I woke up with the firm conviction that I needed to go through training so I could get the rest of the vision straight from Alisa at the instructor training retreat in Arizona. I texted my friend Amia, who was on leadership at the time, who had been “praying me in” to Revelation Wellness, and she said even though I was a week late, there was another spot if I signed up that day.
I looked over my finances and realized I made enough from my personal training business last year to cover the cost. I talked it through with hubby, and told me to go for it. I signed up and went through the nine weeks of training leading up to the retreat.
Return and Rebuild
As soon as we started a Bible study on Nehemiah as a part of training, I knew that even if I never went back into fitness, this experience itself would be the way to heal my wounds. The words spoke right into my situation.
Nehemiah felt called to go back to Jerusalem and rebuild the city walls that had been broken down. As Nehemiah yearned to go back and rebuild, I felt God putting the same desire in me.
I have tried to start programs and groups on my own before and have failed. I have been essentially kicked out of teaching in favor for a more famous instructor. In response, I put up walls of self-preservation, but I felt the Lord asking me to break them down so He could build something new. But I was the one holding up the walls. He needed me to get out of the way first.
Laugh. Cry. Eat. Retreat.
I went to the final retreat intensive in Arizona and was moved beyond words. I have never experienced God speaking so clearly and seen Him move so powerfully. By the end of the week, we had to laugh because it became ridiculous how much the Lord was blessing each person there. I wasn't the only one who didn't know what I was doing there. When I asked others why they came, the common response was, "I'm not sure, but I know God told me to."
I was so overwhelmed with the healing and freedom I experienced personally and had witnessed in other women that I wanted to go home and share with others. And not just one-on-one personal training, but with more people. The Lord said, “You want to share with more than one person? That’s group fitness. You’re going to be a group fitness instructor. This time, it will be on My terms.” Okay, Lord! I don't want the reigns anymore.
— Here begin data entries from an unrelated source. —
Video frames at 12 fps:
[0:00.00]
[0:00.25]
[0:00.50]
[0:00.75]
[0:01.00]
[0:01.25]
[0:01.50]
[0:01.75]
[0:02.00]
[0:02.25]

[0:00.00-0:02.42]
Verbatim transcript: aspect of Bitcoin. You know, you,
I wasn’t sure what to do when I returned home, but looked around and saw what He had already set up for me: a spacious office my husband said was free to use before 9 am.
I thought I would use that space for a class, until I went to a church potluck. I left overflowing with a rekindled love for the church and its people. I saw people genuinely caring for each other, their strong roots in Christ, and active concern for the city. I wanted in.
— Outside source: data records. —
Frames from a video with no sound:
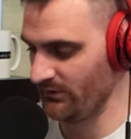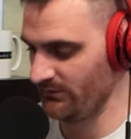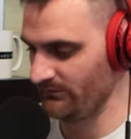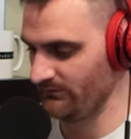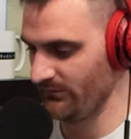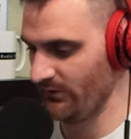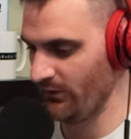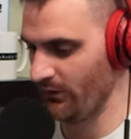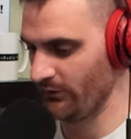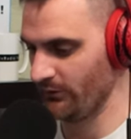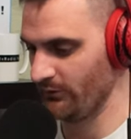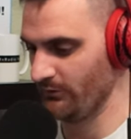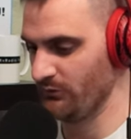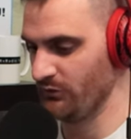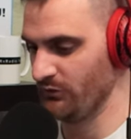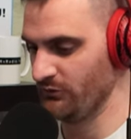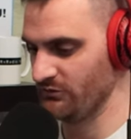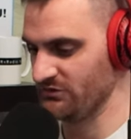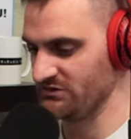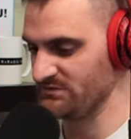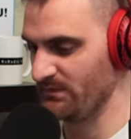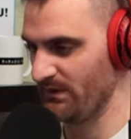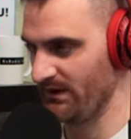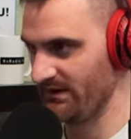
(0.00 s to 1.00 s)

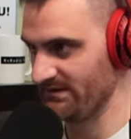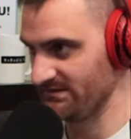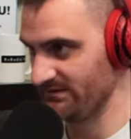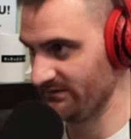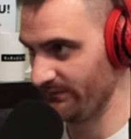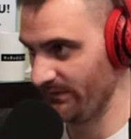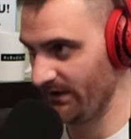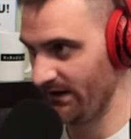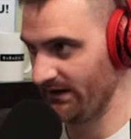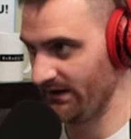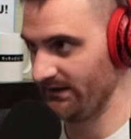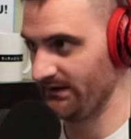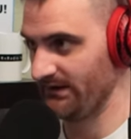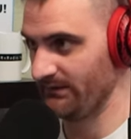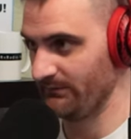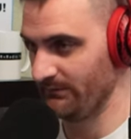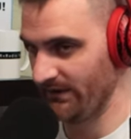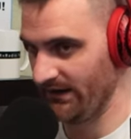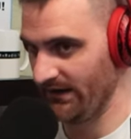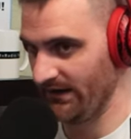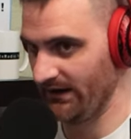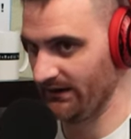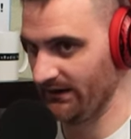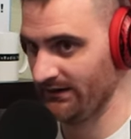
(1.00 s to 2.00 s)
autoimmune response of the body at
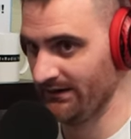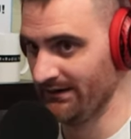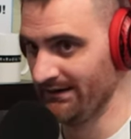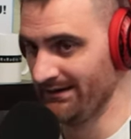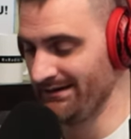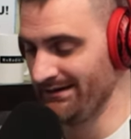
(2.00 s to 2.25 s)
bay.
A new class: Revwell Athens
Now, I’m grateful for closed doors. They no longer feel like rejection, but as my client revealed to me, a way for the God to lead me in His will. He does not always give us flashing signs saying, “Go there!" but great passions within saying, “Stay here!”
The Lord has called me back to group fitness to build others up in love. I want to bring healing and freedom through physical movement as an extension of the church.
We will begin classes next week, open for the community with proceeds benefiting the underserved. When you walk in the door, we will call you by name and say things like,
“We are so glad you’re here!”
“You’re invited to move with me, and here are other options. Always remember, you do you."
“His love…never quits!”
We will not destroy your arms, but we will break down walls. We won’t puff up prideful results, but we will build up strong spirits and healthy bodies. You were created in the image of God, and we want to affirm His work in you.
Reflect and Respond
Has any fitness setting ever made you feel ashamed or unsettled? Did you go back?
Does your fitness community make you feel loved? Find one that does. You can look for the closest Revelation Wellness class to you!
Do you feel like the Lord is calling you back to build up yourself or someone else?